Copy all records verbatim.
Data listing Block Start
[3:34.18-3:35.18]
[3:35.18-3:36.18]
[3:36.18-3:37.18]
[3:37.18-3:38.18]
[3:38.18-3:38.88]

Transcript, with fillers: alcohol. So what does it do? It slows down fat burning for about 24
Data listing Block End
== Solution to the problem ==
[3:34.18-3:35.18]
[3:35.18-3:36.18]
[3:36.18-3:37.18]
[3:37.18-3:38.18]
[3:38.18-3:38.88]

Transcript, with fillers: alcohol. So what does it do? It slows down fat burning for about 24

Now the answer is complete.